[Stored data entries]

┌──

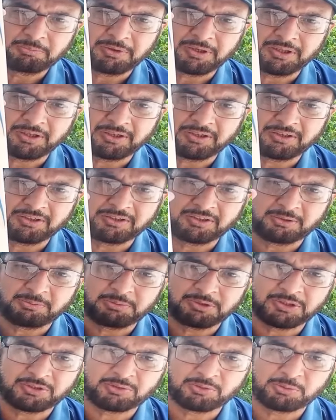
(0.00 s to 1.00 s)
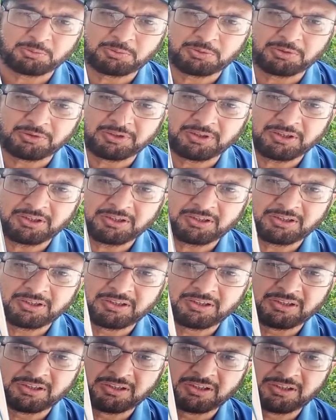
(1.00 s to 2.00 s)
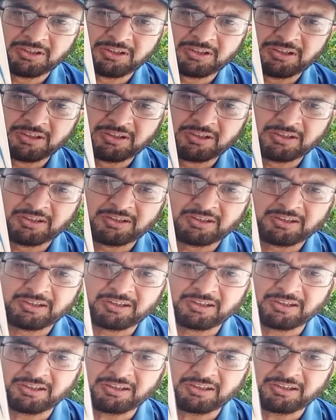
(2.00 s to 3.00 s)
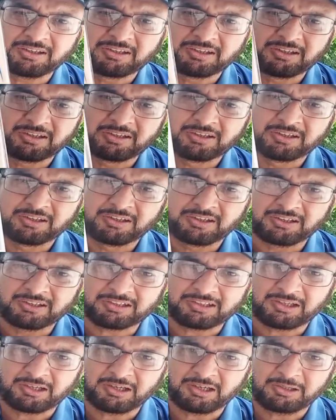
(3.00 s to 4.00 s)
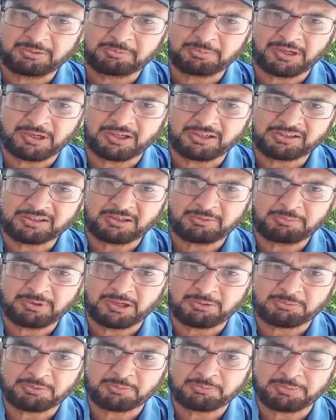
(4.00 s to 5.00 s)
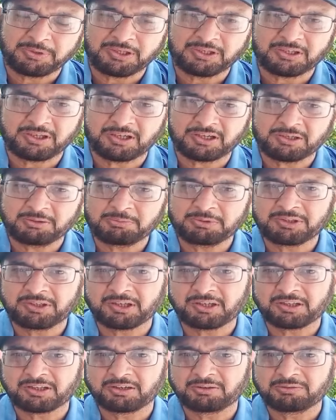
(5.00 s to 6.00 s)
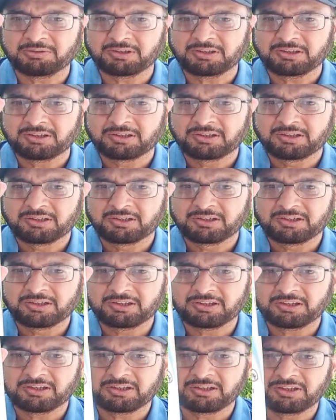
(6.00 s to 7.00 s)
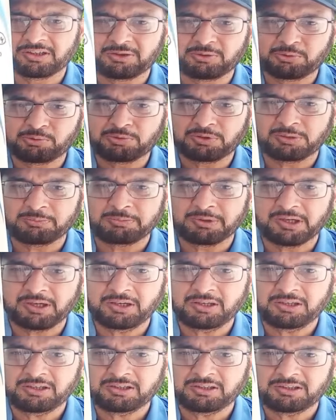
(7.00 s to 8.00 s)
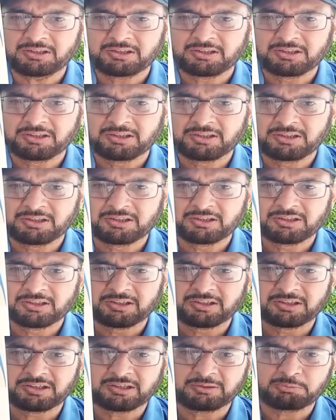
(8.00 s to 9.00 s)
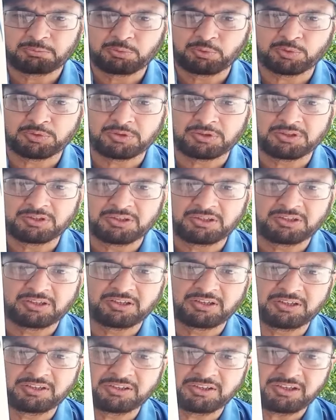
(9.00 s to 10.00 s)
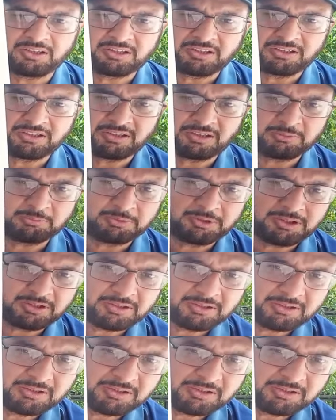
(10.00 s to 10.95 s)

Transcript: प्लेयर एडिशन भी इसको बोलते हैं ठीक है इसका इन बैट्स का मैं आपको पिंक करके भी चेक कराऊंगा ठीक है ग्रेड टू के बैट हैं ये ठीक है बहुत अच्छी ग्रेन्स हैं इनके सामने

└──

* Your objective *
Only the lines from the one containing "(8.00 s to 9.00 s)" through the final line of the entries belong in the copy, both ends included. Pictures stay out.

* Task response *
(8.00 s to 9.00 s)
(9.00 s to 10.00 s)
(10.00 s to 10.95 s)

Transcript: प्लेयर एडिशन भी इसको बोलते हैं ठीक है इसका इन बैट्स का मैं आपको पिंक करके भी चेक कराऊंगा ठीक है ग्रेड टू के बैट हैं ये ठीक है बहुत अच्छी ग्रेन्स हैं इनके सामने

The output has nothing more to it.